In diesem Jahr wird es zwanzig, das Kundenbindungsprogramm der Lufthansa Miles & More. Groß ist es geworden. Über 21 Millionen Teilnehmer gehören heute dazu; auf ihren Konten befinden sich derzeit 201 Milliarden gesammelte Meilen.
Kundenverwirrung statt Kundenbindung
Die Größe des Systems zieht eine entsprechende Komplexität nach sich. Die Teilnehmer können Prämienmeilen, Statusmeilen und HON-Circle-Meilen sammeln, die sich aus Buchungsklassen, Flugstrecken und Fluglinien ergeben. Oder schlicht und einfach beim Abschluss einer Versicherung oder eines Mobilfunkvertrages, beim Online-Shopping oder beim Bezahlen mit der Kreditkarte.
Die gesammelten Meilen wiederum lassen sich eintauschen gegen Flüge, Upgrades oder Hotelübernachtungen, gegen Greenfees, Sockenabos oder Opernkarten. Über 330 Partner haben sich dem Programm mittlerweile angeschlossen und bilden ein riesiges System aus Meilensammelstellen und Meileneinlösestellen.

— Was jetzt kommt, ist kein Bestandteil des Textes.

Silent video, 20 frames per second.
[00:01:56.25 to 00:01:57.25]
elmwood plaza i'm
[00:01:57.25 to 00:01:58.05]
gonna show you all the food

Alternativ können sich Teilnehmer über die Statusmeilen besonderen Service erfliegen. Je nach Höhe der gesammelten Meilen werden aus normalen Fluggästen Frequent Travellers, Senators oder HON-Circle-Members, die dank ihres Status bestimmte Leistungen in Anspruch nehmen können. Hier wird deutlich: Das System ist derartig komplex, dass es kaum zu durchblicken ist. Schon gar nicht für den Fluggast, der aus dem Buchen von Flügen keine Wissenschaft machen will, wie es einige Meilenfanatiker mittlerweile tun.
Ebenso komplex wie das System sind auch die Auswirkungen: Das Meilensammeln beschäftigt seit Jahren die Gerichte, den Bundestag, das Bundesfinanzministerium und die Lufthansa-Aktionäre. Und es ist teuer: 21 Millionen Teilnehmer wollen verwaltet werden, 201 Milliarden Meilen wollen irgendwann eingetauscht werden. Und trotzdem wird es geliebt, von den Statuskunden ganz besonders.

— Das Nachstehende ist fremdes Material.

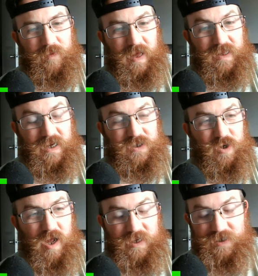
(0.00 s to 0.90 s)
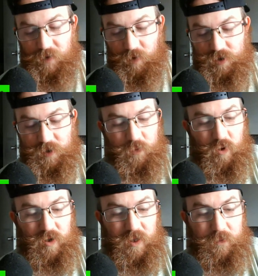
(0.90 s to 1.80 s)
And like Sarnak said, most
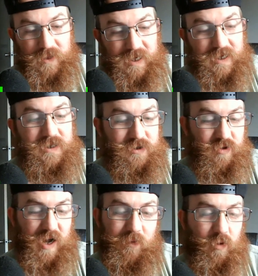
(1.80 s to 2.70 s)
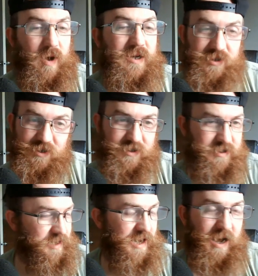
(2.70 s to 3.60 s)
importantly, please drop questions
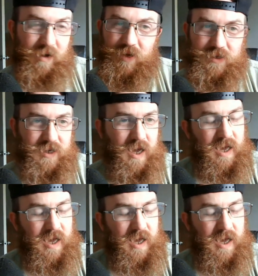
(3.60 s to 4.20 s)
and comments.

Die neue Strategie: Preiskampf statt Kundenwunsch
Fakt ist, dass etwa ein Drittel aller Fluggäste ab Deutschland mittlerweile den Billigflieger nutzt. Mit 79 Millionen Passagieren hat sich Ryanair unter den Fluggesellschaften Europas bereits den ersten Platz gesichert, Easyjet & Co. folgen. Fakt ist auch: Die Passagiersparte der Lufthansa ist nicht mehr lukrativ; das Unternehmen steht enorm unter Druck. 1,5 Milliarden Euro will Konzernchef Franz bis Ende 2014 sparen. Unter dem Namen „Score“ wird das Sparen bei der Lufthansa also zum internen Wettbewerb.
Jüngste und für den Kunden wohl gravierendste Veränderung ist die Etablierung der „neuen“ Germanwings, die zukünftig sämtliche Lufthansaflüge von Berlin, Dortmund, Düsseldorf, Hamburg, Hannover, Köln und Stuttgart übernehmen wird. Die Lufthansa selbst fliegt nur noch von München und Frankfurt. Diese Maßnahmen haben drastische Folgen – nicht nur für die angestellten Lufthanseaten, sondern auch für die Fluggäste. Mit der Verlagerung des Inlands- und Europageschäfts auf die bislang als komfortbefreiter Billigflieger wahrgenommene Germanwings ist ein Sturm der Entrüstung vor allem unter Vielfliegern ausgebrochen.